* Work instruction: For every line of the records below that holds "says", add one. Give only the final total.

* Records supplied:
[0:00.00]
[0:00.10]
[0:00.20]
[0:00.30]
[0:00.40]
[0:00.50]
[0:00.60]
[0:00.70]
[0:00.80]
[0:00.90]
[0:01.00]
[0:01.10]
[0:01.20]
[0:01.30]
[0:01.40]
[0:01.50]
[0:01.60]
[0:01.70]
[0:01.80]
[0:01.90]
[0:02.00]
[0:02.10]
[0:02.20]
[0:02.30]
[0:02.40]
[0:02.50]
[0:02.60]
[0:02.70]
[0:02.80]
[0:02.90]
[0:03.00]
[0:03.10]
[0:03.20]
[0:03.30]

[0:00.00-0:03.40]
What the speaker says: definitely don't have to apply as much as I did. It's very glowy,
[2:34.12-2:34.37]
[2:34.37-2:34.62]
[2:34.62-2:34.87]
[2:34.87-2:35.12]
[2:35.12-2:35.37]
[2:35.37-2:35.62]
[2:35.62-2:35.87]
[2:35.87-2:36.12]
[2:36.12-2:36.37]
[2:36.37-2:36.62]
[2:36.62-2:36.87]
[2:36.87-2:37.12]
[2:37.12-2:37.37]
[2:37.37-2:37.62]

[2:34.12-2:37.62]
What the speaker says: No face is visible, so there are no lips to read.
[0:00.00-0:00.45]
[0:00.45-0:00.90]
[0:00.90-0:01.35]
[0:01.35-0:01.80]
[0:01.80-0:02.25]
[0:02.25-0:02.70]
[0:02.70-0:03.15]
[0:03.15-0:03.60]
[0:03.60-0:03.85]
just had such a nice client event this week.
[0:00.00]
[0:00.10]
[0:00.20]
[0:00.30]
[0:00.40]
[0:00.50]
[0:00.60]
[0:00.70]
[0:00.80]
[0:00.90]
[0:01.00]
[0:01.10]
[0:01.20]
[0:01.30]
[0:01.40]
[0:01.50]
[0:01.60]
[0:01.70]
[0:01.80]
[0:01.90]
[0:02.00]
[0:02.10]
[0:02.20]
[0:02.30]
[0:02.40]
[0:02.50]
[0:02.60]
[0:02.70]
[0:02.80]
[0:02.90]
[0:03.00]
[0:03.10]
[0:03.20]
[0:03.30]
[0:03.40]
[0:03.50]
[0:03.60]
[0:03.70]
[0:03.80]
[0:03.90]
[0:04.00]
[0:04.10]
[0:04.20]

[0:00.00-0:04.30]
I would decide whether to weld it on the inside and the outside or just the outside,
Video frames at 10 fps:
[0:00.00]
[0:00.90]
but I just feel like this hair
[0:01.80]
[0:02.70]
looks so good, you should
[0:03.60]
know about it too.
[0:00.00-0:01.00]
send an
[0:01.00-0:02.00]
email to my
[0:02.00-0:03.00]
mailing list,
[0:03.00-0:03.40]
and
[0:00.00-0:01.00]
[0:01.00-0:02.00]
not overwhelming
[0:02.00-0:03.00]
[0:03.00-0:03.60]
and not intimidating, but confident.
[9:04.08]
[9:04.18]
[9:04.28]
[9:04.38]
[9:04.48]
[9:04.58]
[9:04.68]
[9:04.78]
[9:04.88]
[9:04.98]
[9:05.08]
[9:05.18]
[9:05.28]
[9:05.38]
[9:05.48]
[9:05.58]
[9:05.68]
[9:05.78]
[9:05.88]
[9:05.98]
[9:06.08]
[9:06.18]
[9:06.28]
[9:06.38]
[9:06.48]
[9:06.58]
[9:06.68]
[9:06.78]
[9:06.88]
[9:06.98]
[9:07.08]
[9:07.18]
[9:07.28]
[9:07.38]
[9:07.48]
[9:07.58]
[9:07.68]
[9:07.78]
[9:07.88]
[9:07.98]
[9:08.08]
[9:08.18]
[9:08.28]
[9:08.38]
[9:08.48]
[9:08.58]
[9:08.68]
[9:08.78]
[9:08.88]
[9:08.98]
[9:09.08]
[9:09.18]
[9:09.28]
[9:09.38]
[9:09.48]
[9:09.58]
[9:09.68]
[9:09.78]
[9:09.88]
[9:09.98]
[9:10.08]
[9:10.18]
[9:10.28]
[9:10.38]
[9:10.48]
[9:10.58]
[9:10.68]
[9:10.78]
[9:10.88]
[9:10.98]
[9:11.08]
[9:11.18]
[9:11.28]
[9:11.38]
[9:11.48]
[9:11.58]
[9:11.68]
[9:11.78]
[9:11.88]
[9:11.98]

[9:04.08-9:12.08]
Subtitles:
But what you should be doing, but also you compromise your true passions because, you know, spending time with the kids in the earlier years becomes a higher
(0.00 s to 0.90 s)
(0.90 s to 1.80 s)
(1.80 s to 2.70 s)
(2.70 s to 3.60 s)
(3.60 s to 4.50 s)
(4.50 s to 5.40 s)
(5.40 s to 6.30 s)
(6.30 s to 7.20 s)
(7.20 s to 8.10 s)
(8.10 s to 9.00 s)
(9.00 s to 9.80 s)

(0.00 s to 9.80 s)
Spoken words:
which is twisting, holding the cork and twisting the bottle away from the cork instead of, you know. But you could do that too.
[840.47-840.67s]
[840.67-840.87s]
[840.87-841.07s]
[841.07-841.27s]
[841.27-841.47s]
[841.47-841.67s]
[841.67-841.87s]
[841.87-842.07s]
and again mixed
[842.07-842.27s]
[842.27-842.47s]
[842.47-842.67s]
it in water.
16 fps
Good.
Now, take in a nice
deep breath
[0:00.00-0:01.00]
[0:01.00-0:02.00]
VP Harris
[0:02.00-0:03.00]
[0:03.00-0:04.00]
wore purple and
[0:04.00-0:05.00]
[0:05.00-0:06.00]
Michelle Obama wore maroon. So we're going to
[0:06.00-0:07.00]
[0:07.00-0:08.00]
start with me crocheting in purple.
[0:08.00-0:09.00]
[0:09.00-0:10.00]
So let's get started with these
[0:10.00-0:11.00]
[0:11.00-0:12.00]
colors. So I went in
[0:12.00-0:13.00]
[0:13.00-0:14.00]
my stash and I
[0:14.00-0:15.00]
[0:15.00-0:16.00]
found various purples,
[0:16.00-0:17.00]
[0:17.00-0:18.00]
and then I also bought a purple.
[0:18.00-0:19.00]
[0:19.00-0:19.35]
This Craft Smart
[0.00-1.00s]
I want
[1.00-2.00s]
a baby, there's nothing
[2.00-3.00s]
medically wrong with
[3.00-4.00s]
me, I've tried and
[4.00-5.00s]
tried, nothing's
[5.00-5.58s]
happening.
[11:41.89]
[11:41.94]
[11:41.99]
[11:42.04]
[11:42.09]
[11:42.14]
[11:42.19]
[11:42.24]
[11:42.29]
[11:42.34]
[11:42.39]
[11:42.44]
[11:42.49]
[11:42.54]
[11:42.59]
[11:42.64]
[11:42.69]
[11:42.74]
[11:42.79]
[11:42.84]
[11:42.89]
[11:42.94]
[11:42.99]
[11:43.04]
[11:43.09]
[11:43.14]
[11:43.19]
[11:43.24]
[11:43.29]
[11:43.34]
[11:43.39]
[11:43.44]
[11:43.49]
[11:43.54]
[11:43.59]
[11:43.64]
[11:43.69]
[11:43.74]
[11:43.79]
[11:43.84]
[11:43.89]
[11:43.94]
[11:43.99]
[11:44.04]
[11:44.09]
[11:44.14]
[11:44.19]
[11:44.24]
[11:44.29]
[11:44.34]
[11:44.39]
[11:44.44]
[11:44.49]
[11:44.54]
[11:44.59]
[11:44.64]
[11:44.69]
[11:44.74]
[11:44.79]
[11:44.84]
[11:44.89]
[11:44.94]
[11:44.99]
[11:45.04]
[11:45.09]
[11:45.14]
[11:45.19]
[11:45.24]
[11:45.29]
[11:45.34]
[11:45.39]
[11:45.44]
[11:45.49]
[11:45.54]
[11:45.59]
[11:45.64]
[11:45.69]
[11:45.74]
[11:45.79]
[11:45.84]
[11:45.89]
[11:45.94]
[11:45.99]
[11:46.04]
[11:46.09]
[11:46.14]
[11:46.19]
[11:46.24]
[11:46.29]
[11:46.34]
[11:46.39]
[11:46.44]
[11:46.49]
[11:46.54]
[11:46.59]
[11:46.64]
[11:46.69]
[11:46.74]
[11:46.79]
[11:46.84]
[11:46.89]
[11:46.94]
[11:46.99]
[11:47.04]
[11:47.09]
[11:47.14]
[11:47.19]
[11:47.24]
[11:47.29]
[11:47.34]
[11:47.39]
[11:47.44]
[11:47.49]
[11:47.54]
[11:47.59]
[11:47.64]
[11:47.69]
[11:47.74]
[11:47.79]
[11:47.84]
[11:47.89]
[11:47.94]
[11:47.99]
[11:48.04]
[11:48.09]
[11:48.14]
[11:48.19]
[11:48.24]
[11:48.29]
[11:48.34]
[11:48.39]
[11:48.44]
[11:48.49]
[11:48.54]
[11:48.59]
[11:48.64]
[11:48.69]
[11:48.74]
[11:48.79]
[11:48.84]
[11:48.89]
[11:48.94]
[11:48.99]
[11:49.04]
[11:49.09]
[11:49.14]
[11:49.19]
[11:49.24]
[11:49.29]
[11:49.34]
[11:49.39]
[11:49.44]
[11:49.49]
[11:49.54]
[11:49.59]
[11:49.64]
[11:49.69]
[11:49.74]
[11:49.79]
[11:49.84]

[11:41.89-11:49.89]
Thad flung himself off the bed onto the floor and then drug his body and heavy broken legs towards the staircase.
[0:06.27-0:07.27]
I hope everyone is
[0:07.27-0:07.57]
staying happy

* Task answer: 2